━━ Working data ━━

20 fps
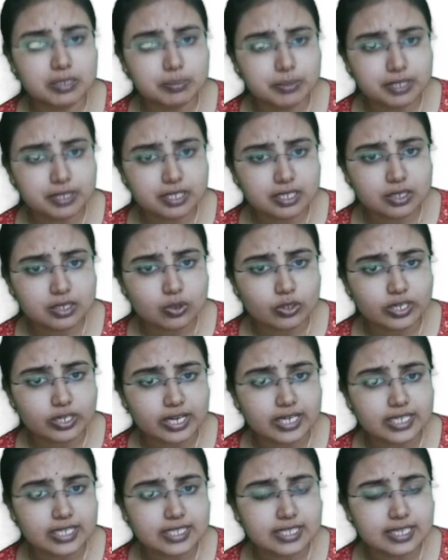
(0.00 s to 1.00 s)
BP or
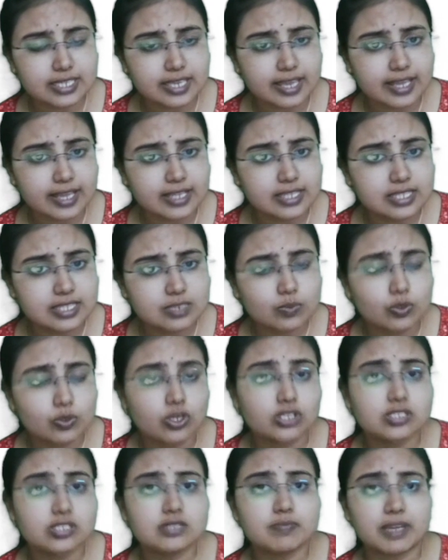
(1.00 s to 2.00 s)
anything else
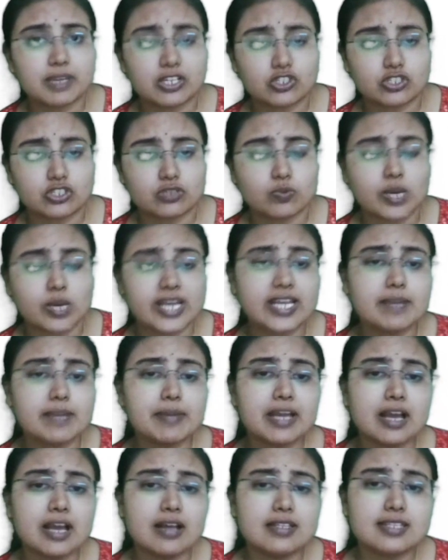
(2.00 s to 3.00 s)
was mentioned? Why
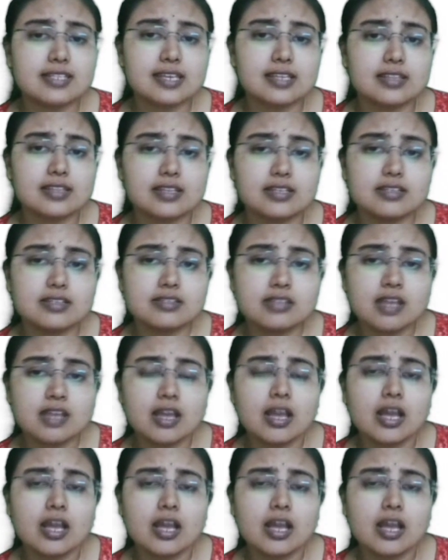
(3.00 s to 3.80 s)
am I asking this?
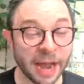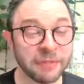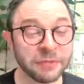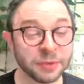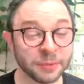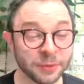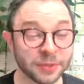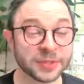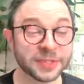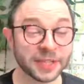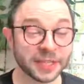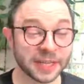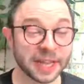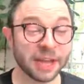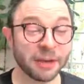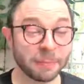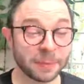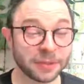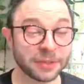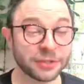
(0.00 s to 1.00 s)
After we're done
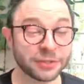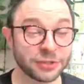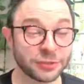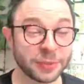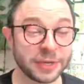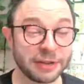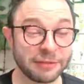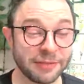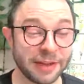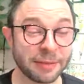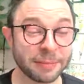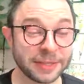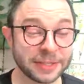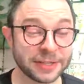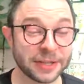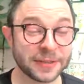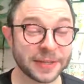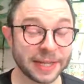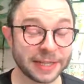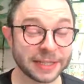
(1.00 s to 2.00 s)
helping those 20
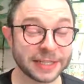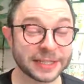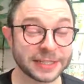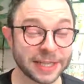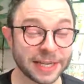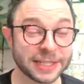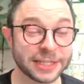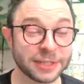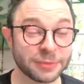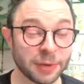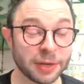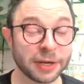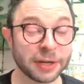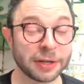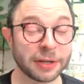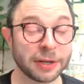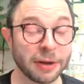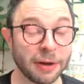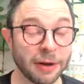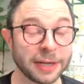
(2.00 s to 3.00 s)
families on that list, I swear
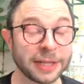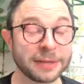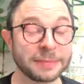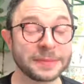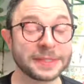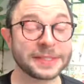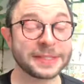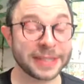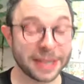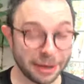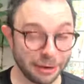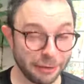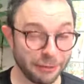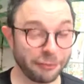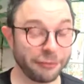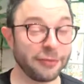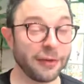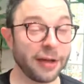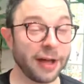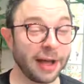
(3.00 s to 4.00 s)
to God himself,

━━━

## Required action
Although the records contain pictures, the copy should consist of their text alone, reproduced exactly.

## Task answer
20 fps
(0.00 s to 1.00 s)
BP or
(1.00 s to 2.00 s)
anything else
(2.00 s to 3.00 s)
was mentioned? Why
(3.00 s to 3.80 s)
am I asking this?
(0.00 s to 1.00 s)
After we're done
(1.00 s to 2.00 s)
helping those 20
(2.00 s to 3.00 s)
families on that list, I swear
(3.00 s to 4.00 s)
to God himself,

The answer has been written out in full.